The polymer resin is not particularly limited, but any material used for the binder of the electrode plate may be used. Vinylidene fluoride / hexafluoropropylene copolymer, polyvinylidene fluoride, polyacrylonitrile, polymethyl methacrylate and mixtures thereof can be used here. Among them, vinylidene fluoride-hexafluoropropylene copolymer having a hexafluoropropylene content of 8 to 25% by weight is particularly preferable.

The separator is disposed between the cathode electrode plate and the anode electrode plate as described above to form a battery structure. The battery structure is wound or folded, placed in a cylindrical battery case or a square battery case, and then the organic electrolyte solution of the present invention is injected to complete a lithium ion battery. Alternatively, the battery structure is laminated in a bi-cell structure, and then impregnated in the organic electrolyte, and the resultant is placed in a pouch and sealed to complete a lithium polymer battery.

The basic operating mechanism of a polymer having an ethylene oxide chain used as an additive of the present invention is shown in FIG. 1. Lithium ions are preferentially disposed in the inner ethylene oxide chain, and the inner portion of the inner spiral ion chain acts as a path for lithium ions during charging and discharging of lithium. The polymer additive adsorbed in front of the surface of the lithium metal reversibly desorbs during charging and discharging and stabilizes the lithium metal by maintaining a uniform surface.

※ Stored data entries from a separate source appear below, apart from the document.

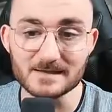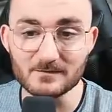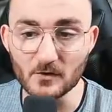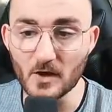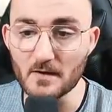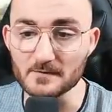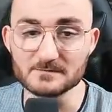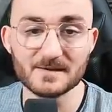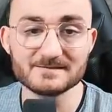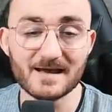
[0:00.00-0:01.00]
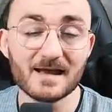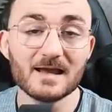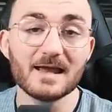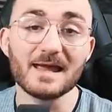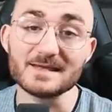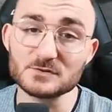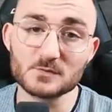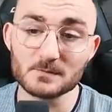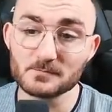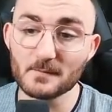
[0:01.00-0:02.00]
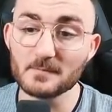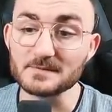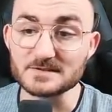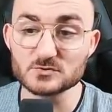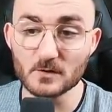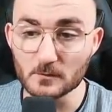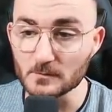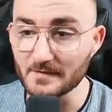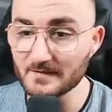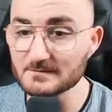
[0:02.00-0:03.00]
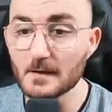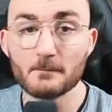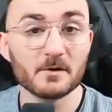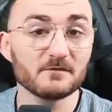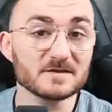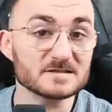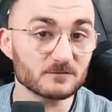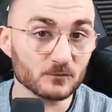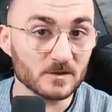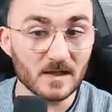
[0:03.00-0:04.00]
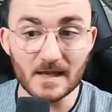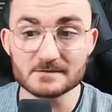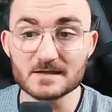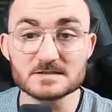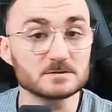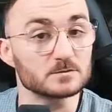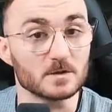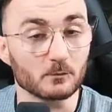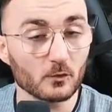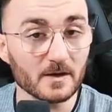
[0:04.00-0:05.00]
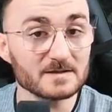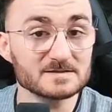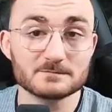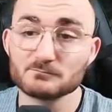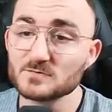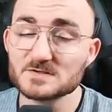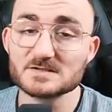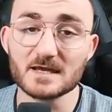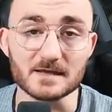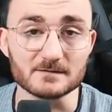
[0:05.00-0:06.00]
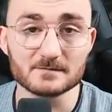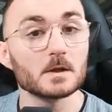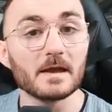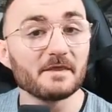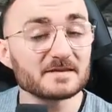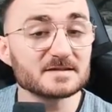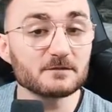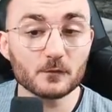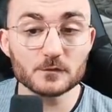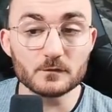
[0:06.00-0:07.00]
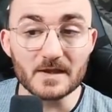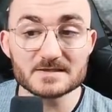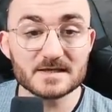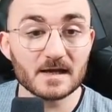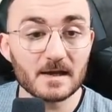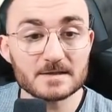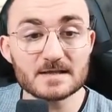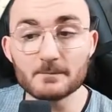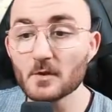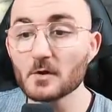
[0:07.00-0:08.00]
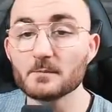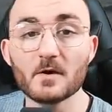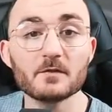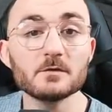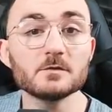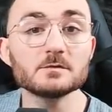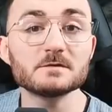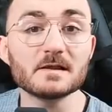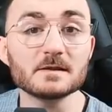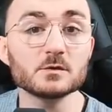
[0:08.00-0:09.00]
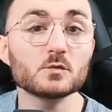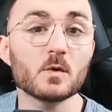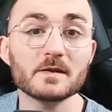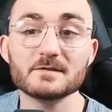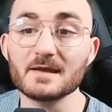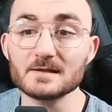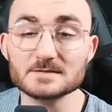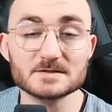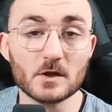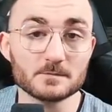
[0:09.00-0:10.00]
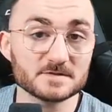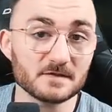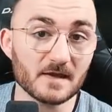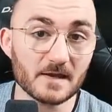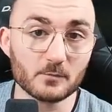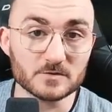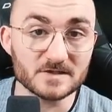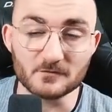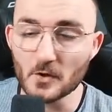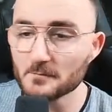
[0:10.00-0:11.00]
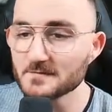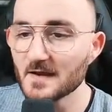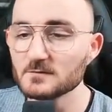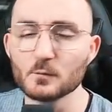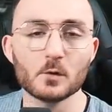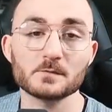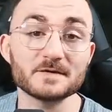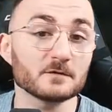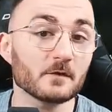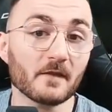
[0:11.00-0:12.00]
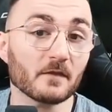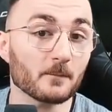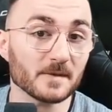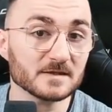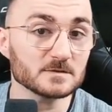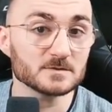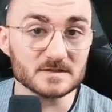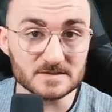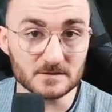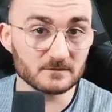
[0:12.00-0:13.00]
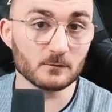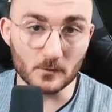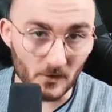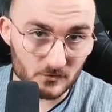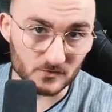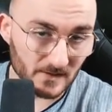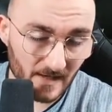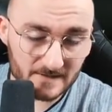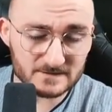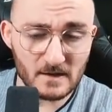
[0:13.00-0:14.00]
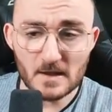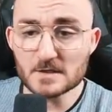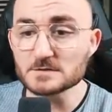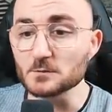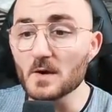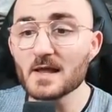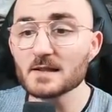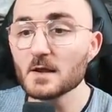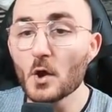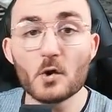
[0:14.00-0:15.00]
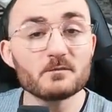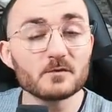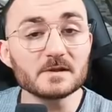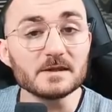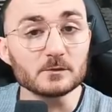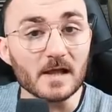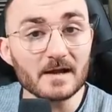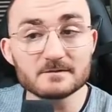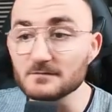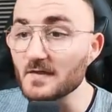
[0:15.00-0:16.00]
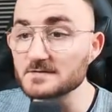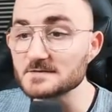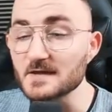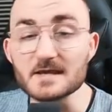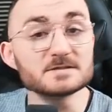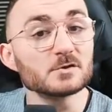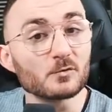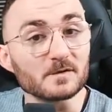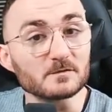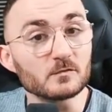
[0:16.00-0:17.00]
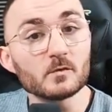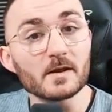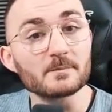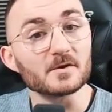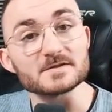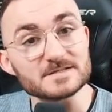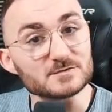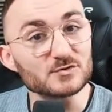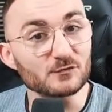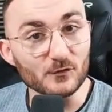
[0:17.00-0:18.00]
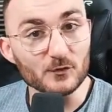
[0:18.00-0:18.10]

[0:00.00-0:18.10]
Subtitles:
in the current meta, and you will probably struggle with it, but if it's free and gets you some credits, just take it. And that's it for today's, guys. I'm not gonna bother you telling you what else comes in the 8.7 update. We already know that the big news is the T100 Lite. So, well, hopefully you liked. If that's the case, you know what to do, and I'm gonna see you soon for a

Among the materials capable of forming the lithium alloy used as an additive in the present invention, metal ions react with lithium ions to form a lithium alloy film on the surface of the lithium anode, thereby preventing growth of dendritic lithium. In addition, the dissociated anions other than the metal ion component among the materials capable of forming the lithium alloy may be incorporated into the solid electrolyte coating to increase the ion conductivity of lithium ions.

As described above, when an electrolyte solution in which a polymer having an ethylene oxide chain and a material capable of forming a lithium alloy is mixed in an optimum composition ratio is applied to a battery, a uniform and stable protective film is formed and lithium charge and discharge efficiency is existing. It is very improved.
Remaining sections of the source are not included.